Cobbins' attorney wants lethal injection taken off the table
Woven into a large pile of defense motions are quite a few new developments in the first of four high profile capital murder cases.
Letalvis Cobbins is scheduled to go to trial January 26, 2009. However, Judge Richard Baumgartner will have to rule on several motions before the trial even begins.
Cobbins is one of four suspects scheduled to go to trial in 2009. All the defendants are accused of raping, kidnapping and killing Channon Christian and Chris Newsom in January 2007.
Cobbins' defense attorney Kim Parton submitted several motions to Judge Baumgartner just in time for the October 10th deadline. The content includes asking for lethal injections to be declared unconstitutional and asking for DNA evidence to be tossed out.
Parton says Tennessee's law on lethal injection has been undefined since 2007 when Governor Phil Bredesen asked for the execution process to be studied.
A protocol committee later recommended Tennessee go to the one drug lethal injection protocol. However, the Tennessee Commissioner of Corrections rejected the recommendation.
Parton's motion says "Thus with an extensive record showing that Tennessee exhaustively evaluated it's lethal injection protocol, but then declined to enact recommended changes." She says this leaves "the door open for compelling Eighth Amendment challenges to Tennessee's lethal injection protocol."

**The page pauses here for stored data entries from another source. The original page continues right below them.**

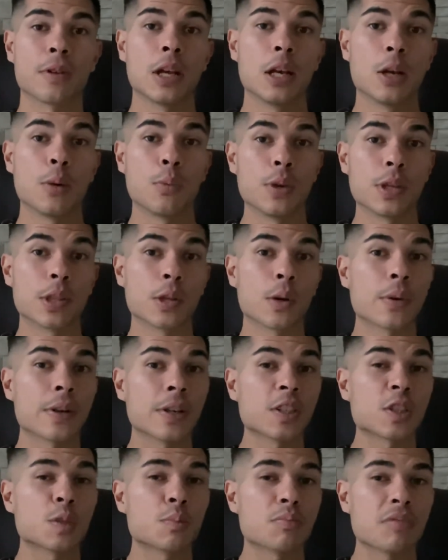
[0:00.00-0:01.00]
we don't
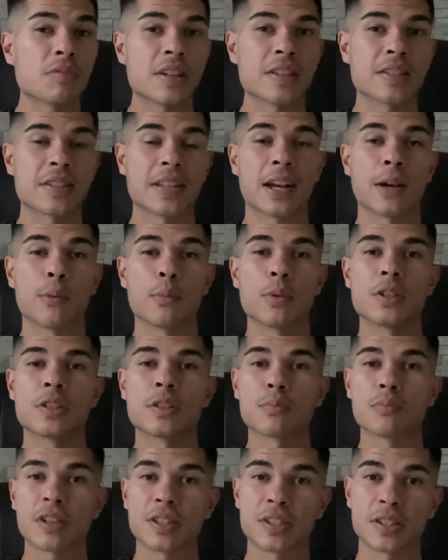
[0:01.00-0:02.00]
express that. We
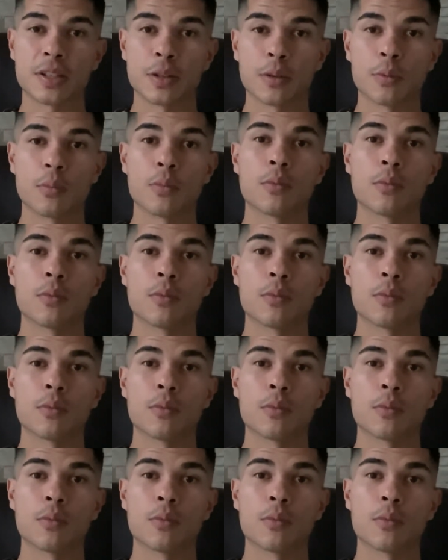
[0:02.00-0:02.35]
suppress it.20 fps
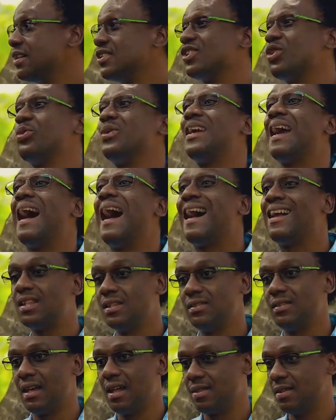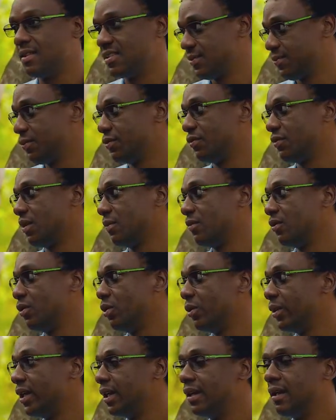So we had to get this program
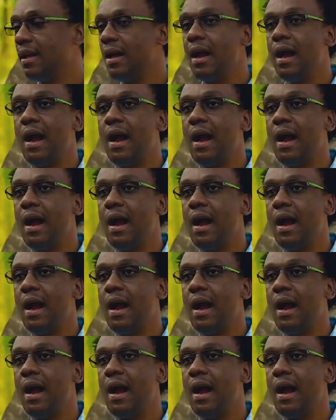going.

She then asked the court to issue an order declaring Tennessee's lethal injection protocol unconstitutional.
In a separate motion, Parton moves to suppress the search of Lemaricus Davidson's residence on January 9, 2007 at 2316 Chipman Street.
Channon Christian's body was found inside the house rented by Davidson on January 9. Davidson is Cobbins' half brother and he is also charged with Christian's and Newsom's rapes and murders.
She says, "the original search warrant for the Davidson residence, during which search the body of Channon Christian was found, was made upon affidavit that was unsigned and unsworn." Parton goes on to explain in the motion that the search should be deemed illegal and all evidence found on Christian's body and in the Chipman street house should be suppressed.
However, copies of the search warrant and the affidavit in support of search warrant were signed by Judge Chuck Cerney on January 9, 2007.
Parton also filed a motion asking for her client's DNA results to be thrown out because his DNA was collected on March 13, 2008 and compared to evidence found on Christian's body and in the house.
The Johnia Berry DNA Collection Law went into effect on January 1, 2008.
In the motion to suppress search of Cobbins' person, Parton writes, "the DNA collection statute, which allows DNA samples to be taken from a person charged with certain felonies under T.C.A. section 40-35-321(e)(1), is inapplicable to this case, as the statute applies only to persons accused and arrested after January 1, 2008, and Mr. Cobbins was charged in 2007."
During Eric Boyd's federal trial in April, TBI Forensics Scientist Jennifer Millsaps said DNA evidence found on the items of clothing found in at 2316 Chipman Street, as well as on Christian's body implicated suspects Letalvis Cobbins and Lemaricus Davidson in sexual assaults on Christian before her death.
Boyd was sentenced to 18 years in prison for helping Davidson hide from police and not going to police with information about the carjacking.
Parton is also taking aim at statements made by Cobbins to police. She says her client was improperly subjected to custodial interrogation and his statements were involuntary. Cobbins' defense attorney wants the statements suppressed.
Cobbins will be the first to go to trial on January 26, 2009.
Vanessa Coleman is the only woman charged in connection to the couple's murders. She is scheduled to go to trial on April 13, 2009.
Davidson was set to go to trial on July 6, 2009.
George Thomas goes to trial August 10, 2009.
Police believe all four defendants were living at 2316 Chipman Street at the time of the murders.